While generally addressing a Christian audience, his work has the flavor of a Zen Master—getting to the very root of the matter—but unfortunately finds himself entrapped in a Christian milieu. It’s a sad fact, but if you want to survive in a Christian world, in a Mohammedan world, in a Judaic world, then you have to use their language and level of understanding. So, we find him using vague terminology—actual facades to protect himself from the religious authorities of the day. The exoteric church always annihilates anything that does not concur with its Dogmatic Theology. Fortunately for posterity Dionysius chose the path of a non-martyr, and in so doing chose the True and Authentic Universalism.

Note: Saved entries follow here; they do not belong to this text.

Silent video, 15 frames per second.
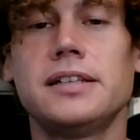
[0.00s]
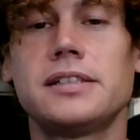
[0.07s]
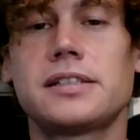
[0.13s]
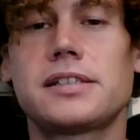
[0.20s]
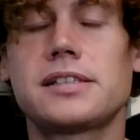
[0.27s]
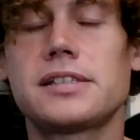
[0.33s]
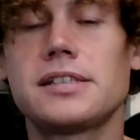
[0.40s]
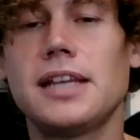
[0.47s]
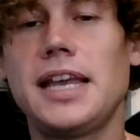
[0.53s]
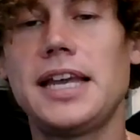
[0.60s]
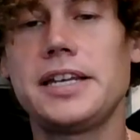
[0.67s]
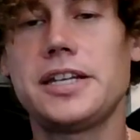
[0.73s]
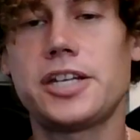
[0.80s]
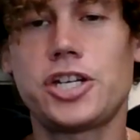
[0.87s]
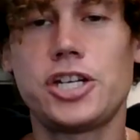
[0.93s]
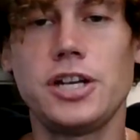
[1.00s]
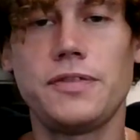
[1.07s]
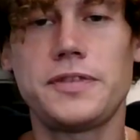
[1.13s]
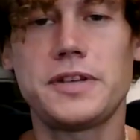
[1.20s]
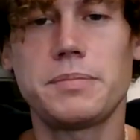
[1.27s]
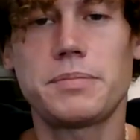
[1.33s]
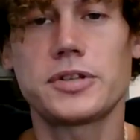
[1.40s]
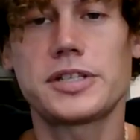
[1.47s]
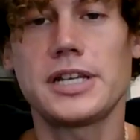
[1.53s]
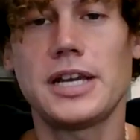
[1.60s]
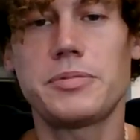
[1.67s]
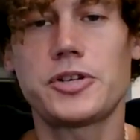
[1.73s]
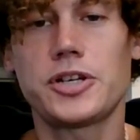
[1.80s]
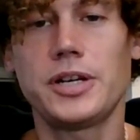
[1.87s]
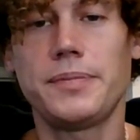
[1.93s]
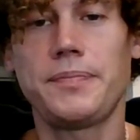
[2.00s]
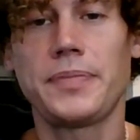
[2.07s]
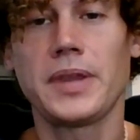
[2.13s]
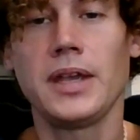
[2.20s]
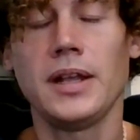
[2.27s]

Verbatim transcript: slight shift in perception.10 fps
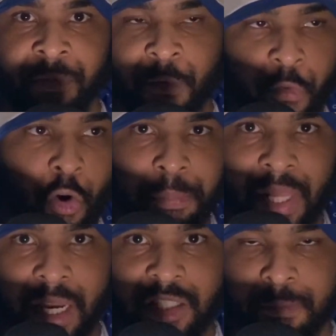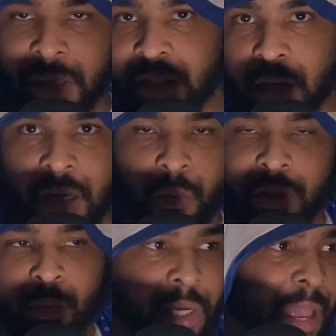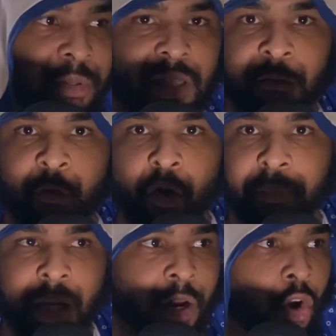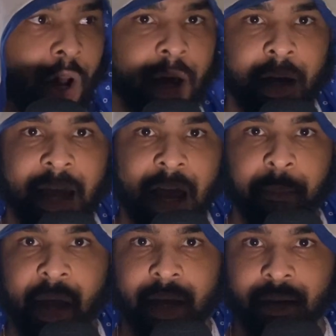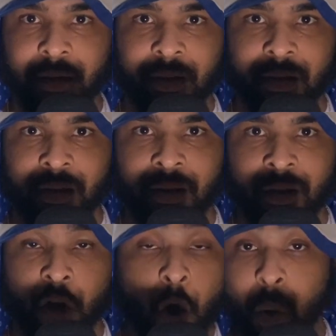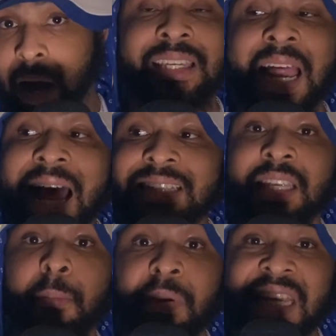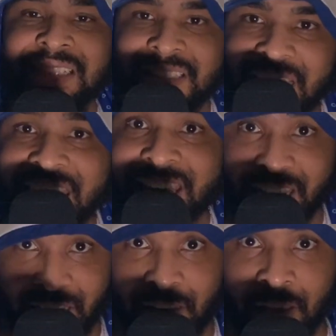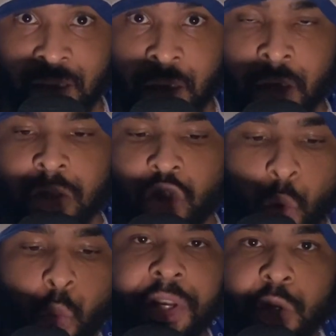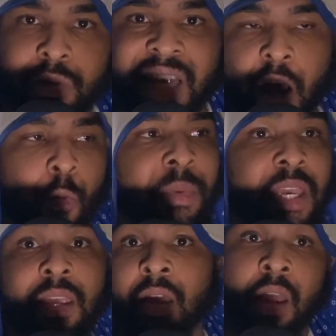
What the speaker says: 4-player split. What happens to the 4-player campaign? Co-op. Not to be seen. So when you tell me,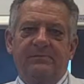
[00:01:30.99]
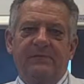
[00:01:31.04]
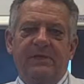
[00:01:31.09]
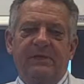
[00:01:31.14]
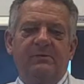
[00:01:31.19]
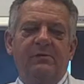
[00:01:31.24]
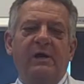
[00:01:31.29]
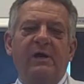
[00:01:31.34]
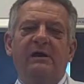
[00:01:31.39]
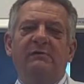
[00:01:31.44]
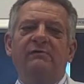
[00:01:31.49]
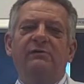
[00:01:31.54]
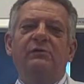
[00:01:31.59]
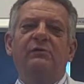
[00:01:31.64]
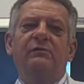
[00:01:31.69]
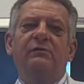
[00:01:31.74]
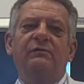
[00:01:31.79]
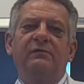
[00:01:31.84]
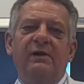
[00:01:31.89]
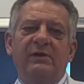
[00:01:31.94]
It will have
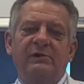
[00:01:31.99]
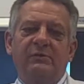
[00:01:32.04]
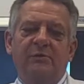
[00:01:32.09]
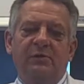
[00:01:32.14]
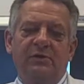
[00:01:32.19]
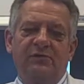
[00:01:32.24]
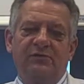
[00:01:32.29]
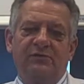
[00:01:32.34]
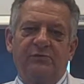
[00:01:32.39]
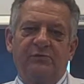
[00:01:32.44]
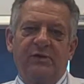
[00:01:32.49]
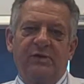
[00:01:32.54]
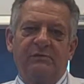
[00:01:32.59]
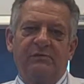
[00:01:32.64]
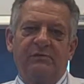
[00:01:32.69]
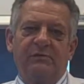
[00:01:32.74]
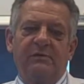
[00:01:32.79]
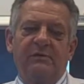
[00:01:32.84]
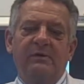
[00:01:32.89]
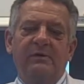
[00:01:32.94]
no effect
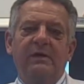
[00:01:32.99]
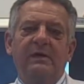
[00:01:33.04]
whatsoever.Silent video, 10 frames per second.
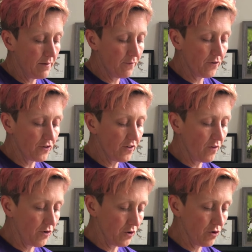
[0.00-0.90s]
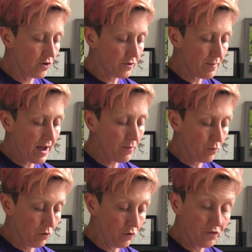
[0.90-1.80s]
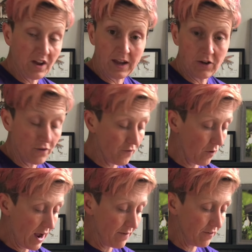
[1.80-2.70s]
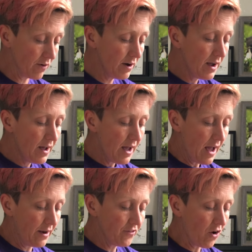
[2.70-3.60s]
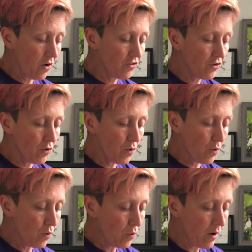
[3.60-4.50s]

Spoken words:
First of all, your hooked mat will take you forever, and it's alsoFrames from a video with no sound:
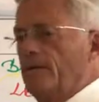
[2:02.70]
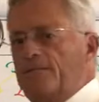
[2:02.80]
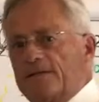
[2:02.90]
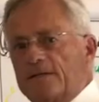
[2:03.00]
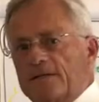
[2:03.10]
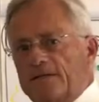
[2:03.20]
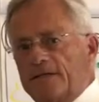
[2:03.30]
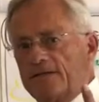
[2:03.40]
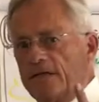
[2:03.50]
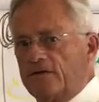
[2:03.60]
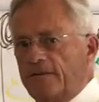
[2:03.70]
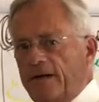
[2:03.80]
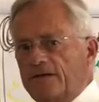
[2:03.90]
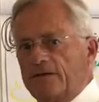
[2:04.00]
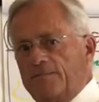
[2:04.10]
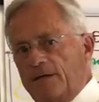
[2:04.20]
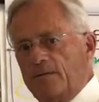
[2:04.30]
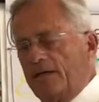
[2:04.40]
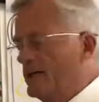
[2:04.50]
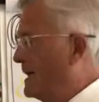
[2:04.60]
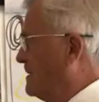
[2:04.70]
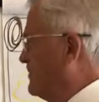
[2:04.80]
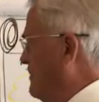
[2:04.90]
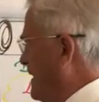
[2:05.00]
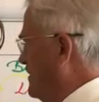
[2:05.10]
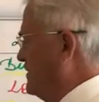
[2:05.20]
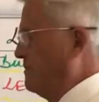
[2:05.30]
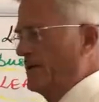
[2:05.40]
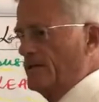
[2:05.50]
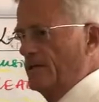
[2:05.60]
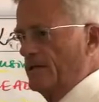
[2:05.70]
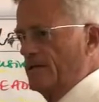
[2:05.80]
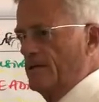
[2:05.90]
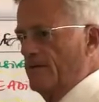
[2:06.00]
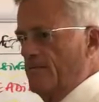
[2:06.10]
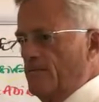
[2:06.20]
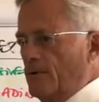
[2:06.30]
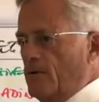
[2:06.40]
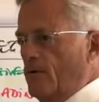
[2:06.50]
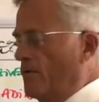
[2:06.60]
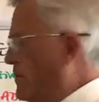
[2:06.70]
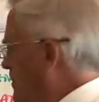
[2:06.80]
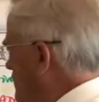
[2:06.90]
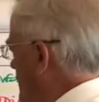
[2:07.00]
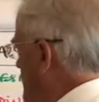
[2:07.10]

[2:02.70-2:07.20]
the business. It's not to manage the people, it's actually to manage the business. Because overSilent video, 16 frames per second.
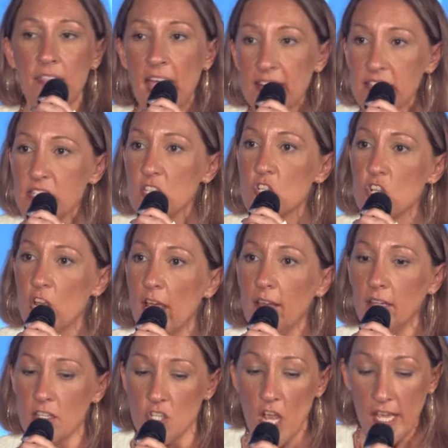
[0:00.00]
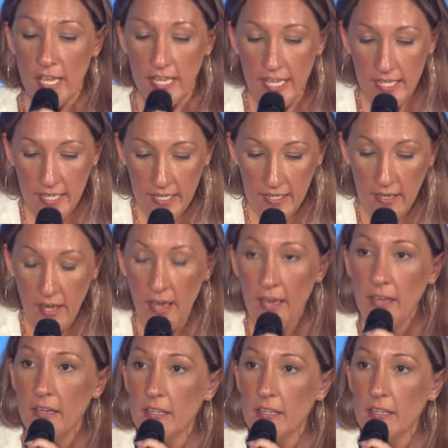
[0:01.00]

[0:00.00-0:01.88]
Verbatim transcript: That's the challenge. He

An alternate title for this treatise could be entitled To Timothy, regarding Mystical Theology. Timothy is later referred to as “My dear spiritual friend” in his other works, but now the general sense is that of being Dionysius’ disciple; in this fashion he is Timothy’s Spiritual Mentor, or Father in the Spirit. Dionysius’ mission here is to reveal God’s Word in a hidden manner: here therein rests the mystery, how something of God is both hidden (Unborn) and yet revealed, both known and “unknown,” this is what the Dionysian affirmations and negations are all about, but arcanely advanced.